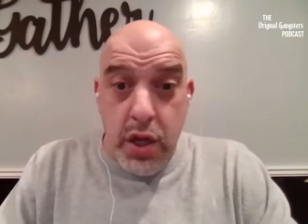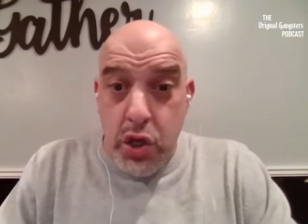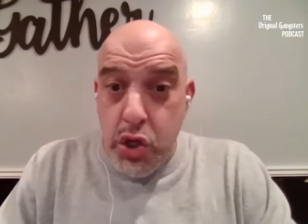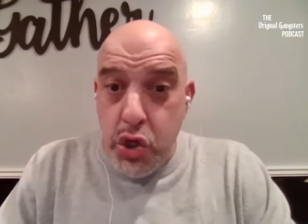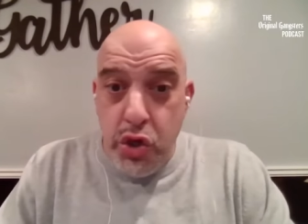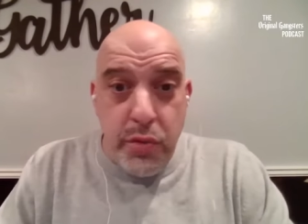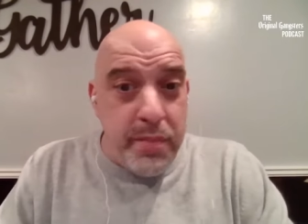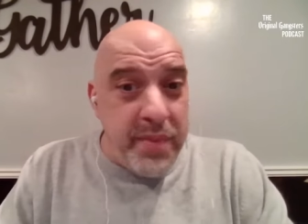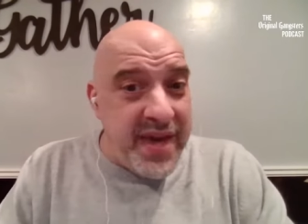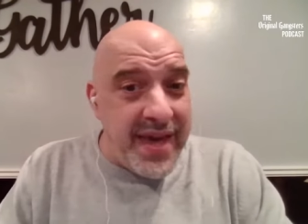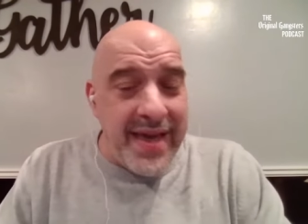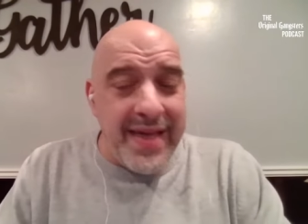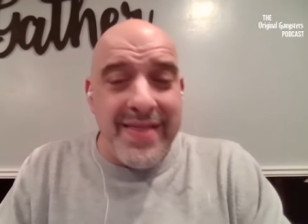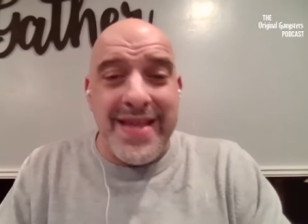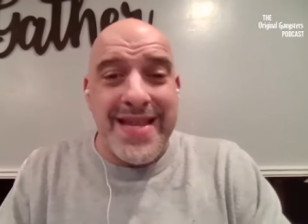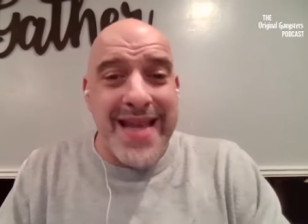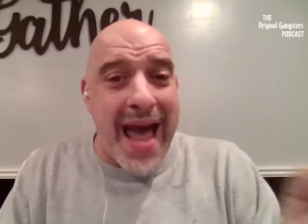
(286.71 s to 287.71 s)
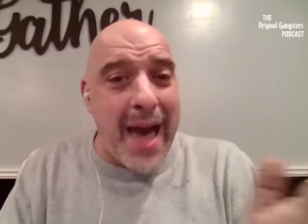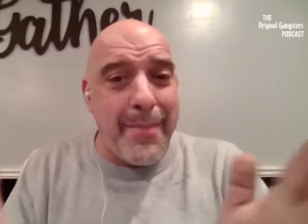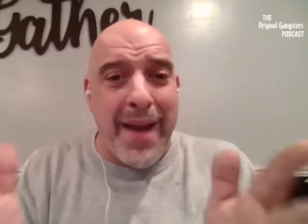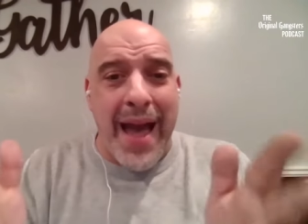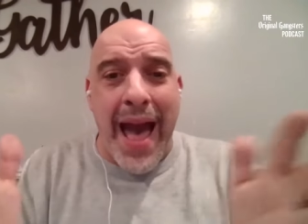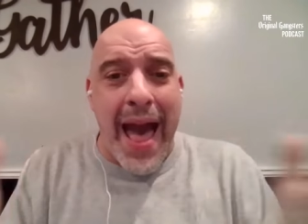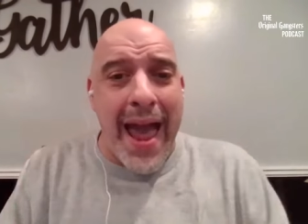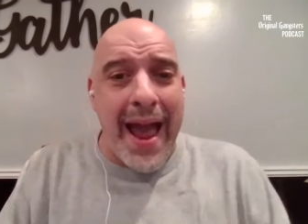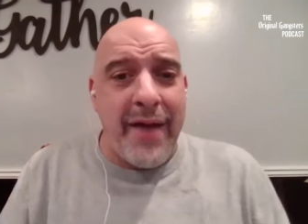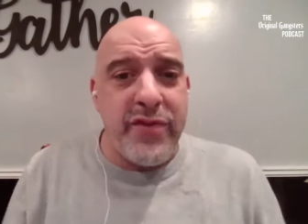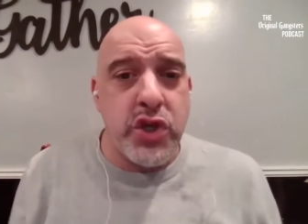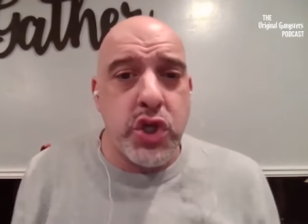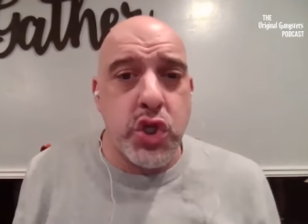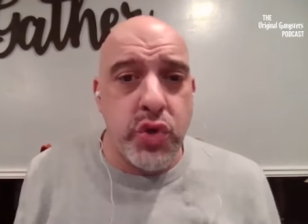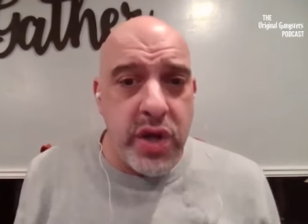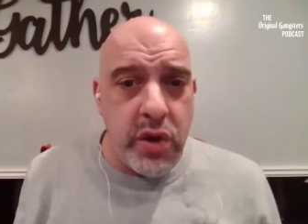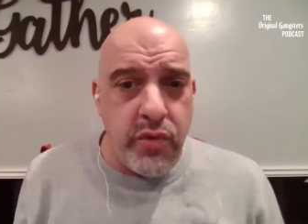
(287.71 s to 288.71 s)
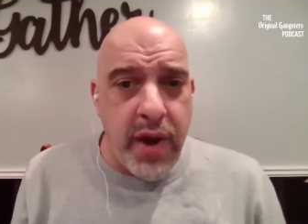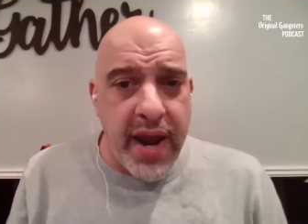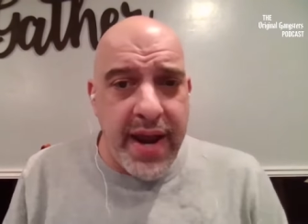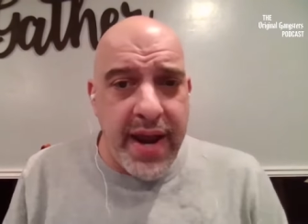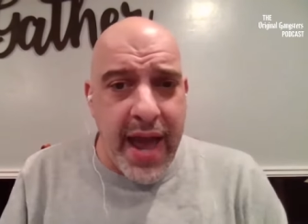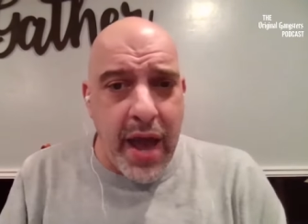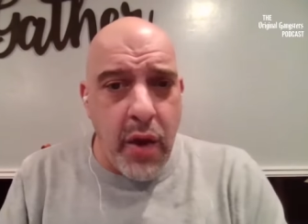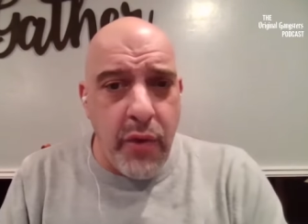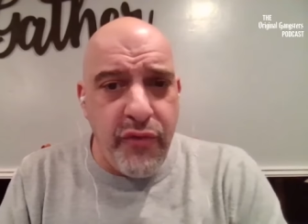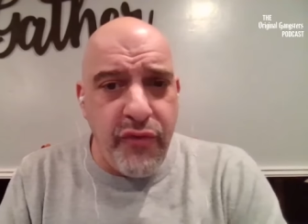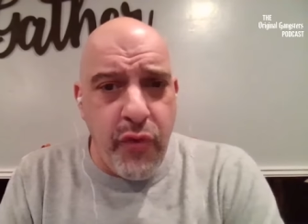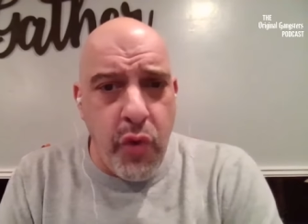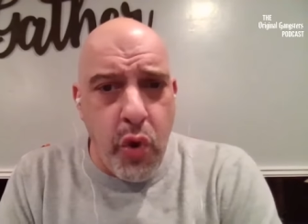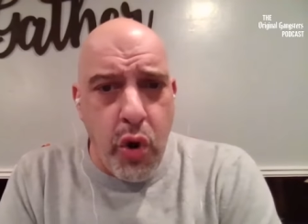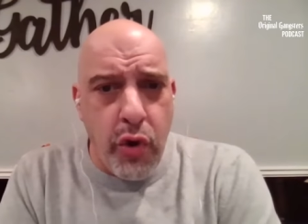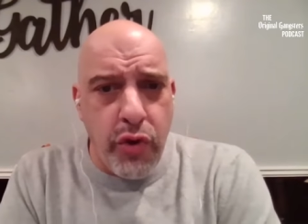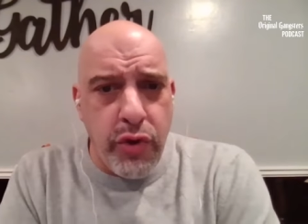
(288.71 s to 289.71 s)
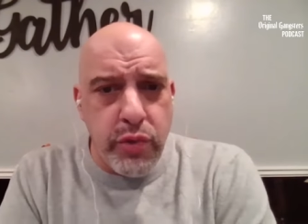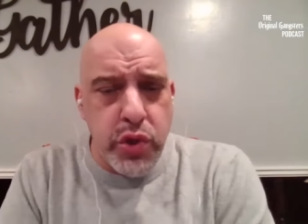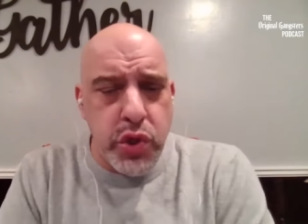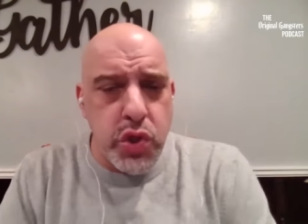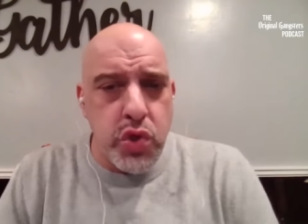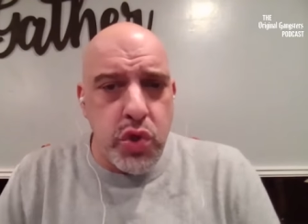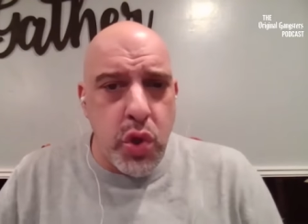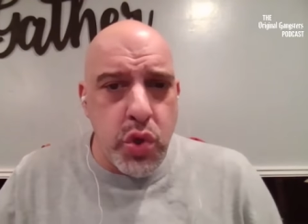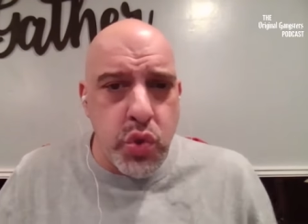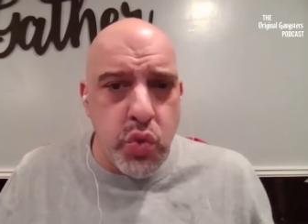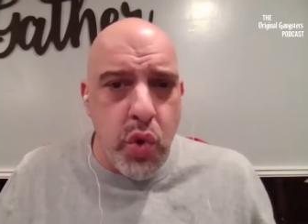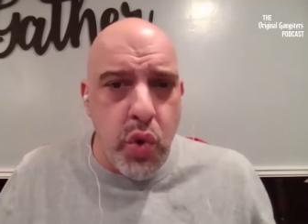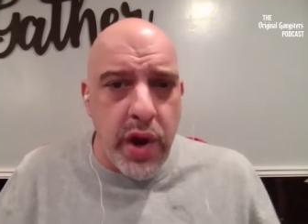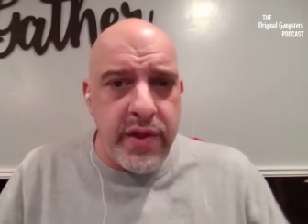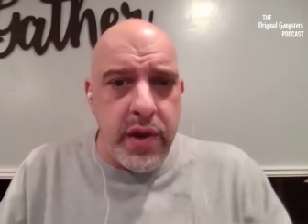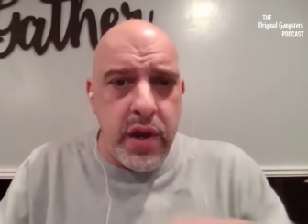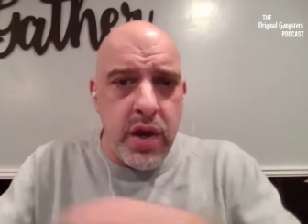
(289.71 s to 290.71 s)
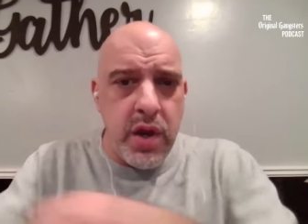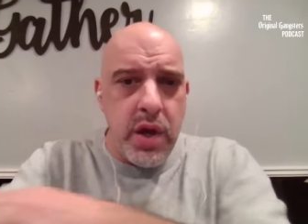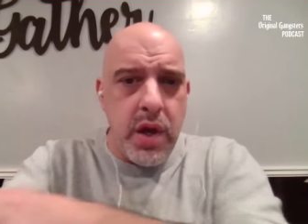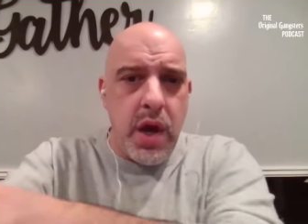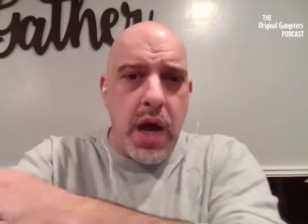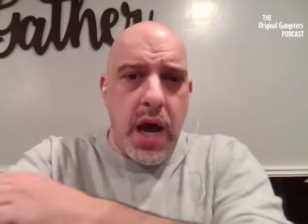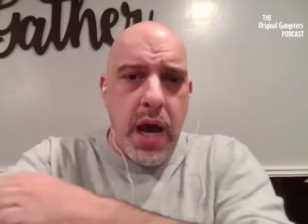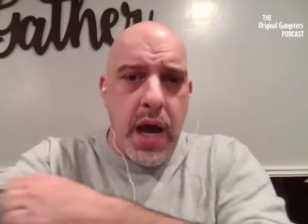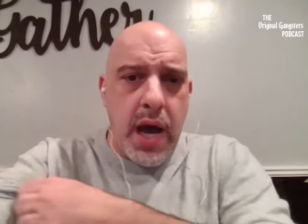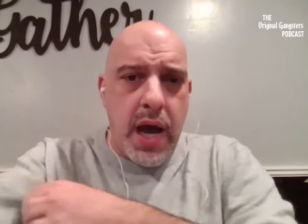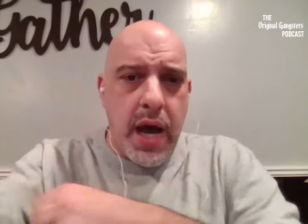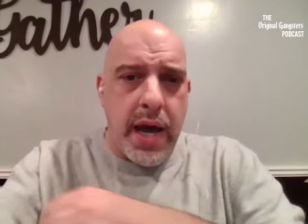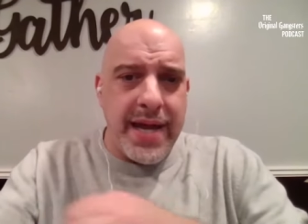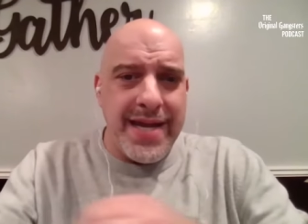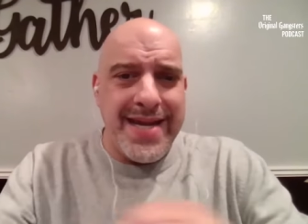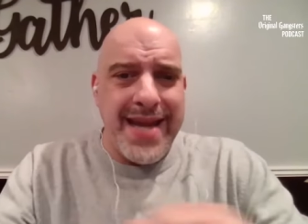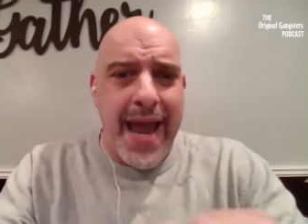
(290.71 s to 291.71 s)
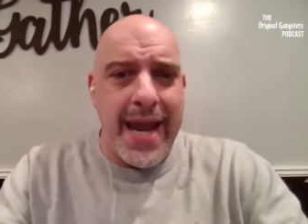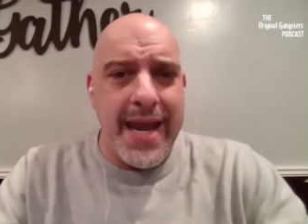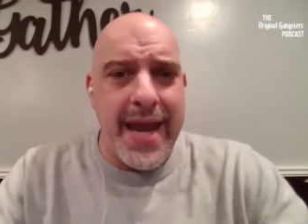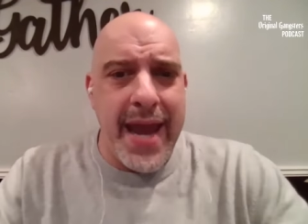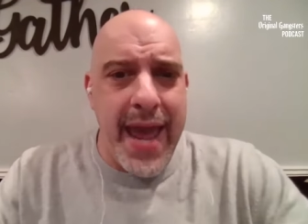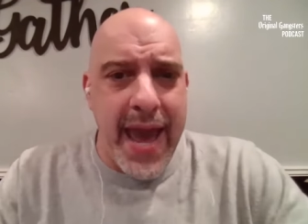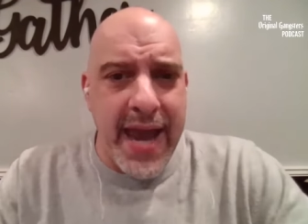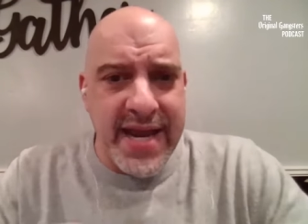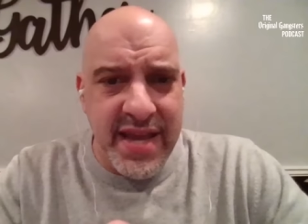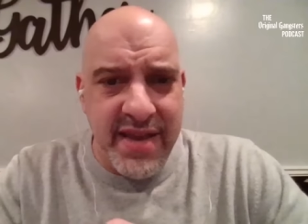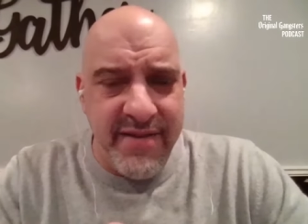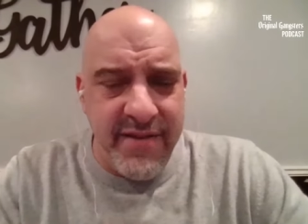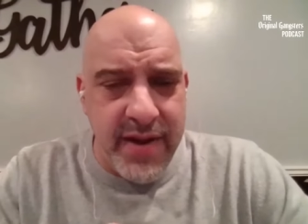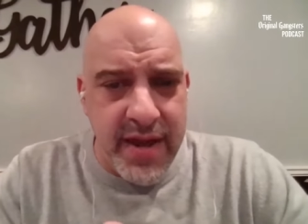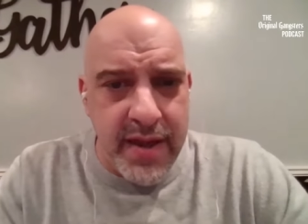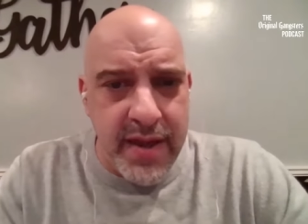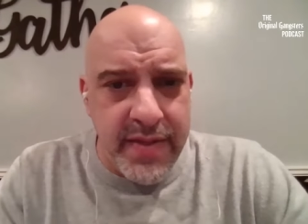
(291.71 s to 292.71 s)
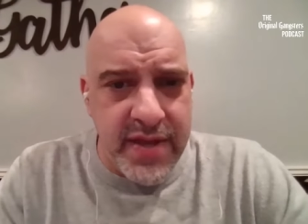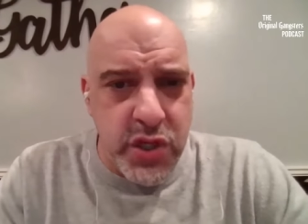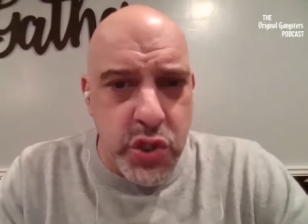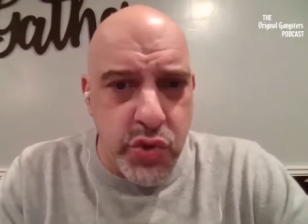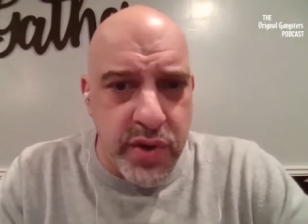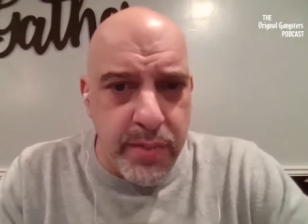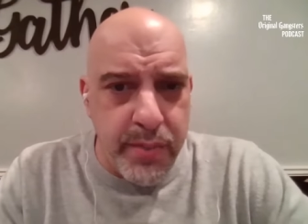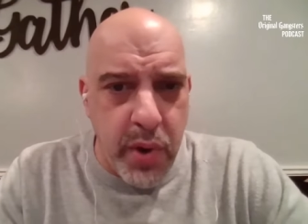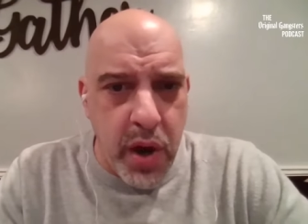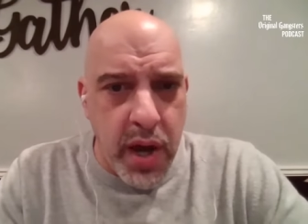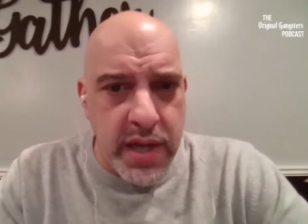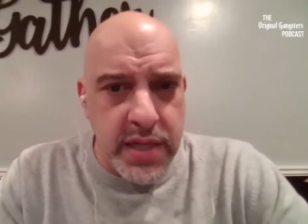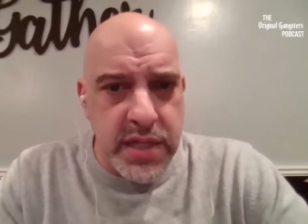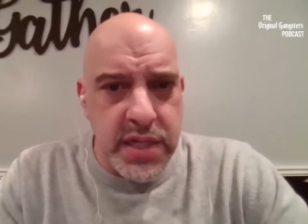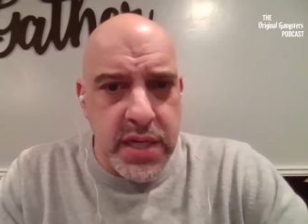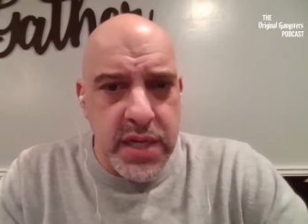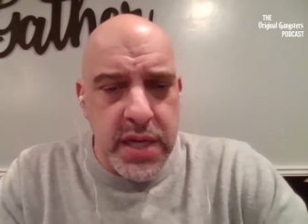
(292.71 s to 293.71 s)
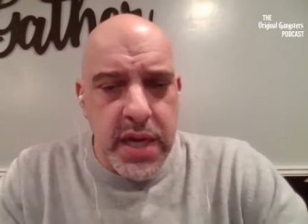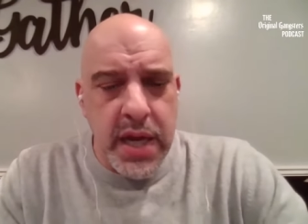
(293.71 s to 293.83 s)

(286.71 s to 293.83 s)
could be the top guy on the street right now for the Rizzutos running uh, day-to-day activity, the street boss.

=== Your goal ===
Write out exactly the lines from the line that contains "(287.71 s to 288.71 s)" through the end of the material, including both ends. No pictures belong in the copy.

=== Output of the task ===
(287.71 s to 288.71 s)
(288.71 s to 289.71 s)
(289.71 s to 290.71 s)
(290.71 s to 291.71 s)
(291.71 s to 292.71 s)
(292.71 s to 293.71 s)
(293.71 s to 293.83 s)

(286.71 s to 293.83 s)
could be the top guy on the street right now for the Rizzutos running uh, day-to-day activity, the street boss.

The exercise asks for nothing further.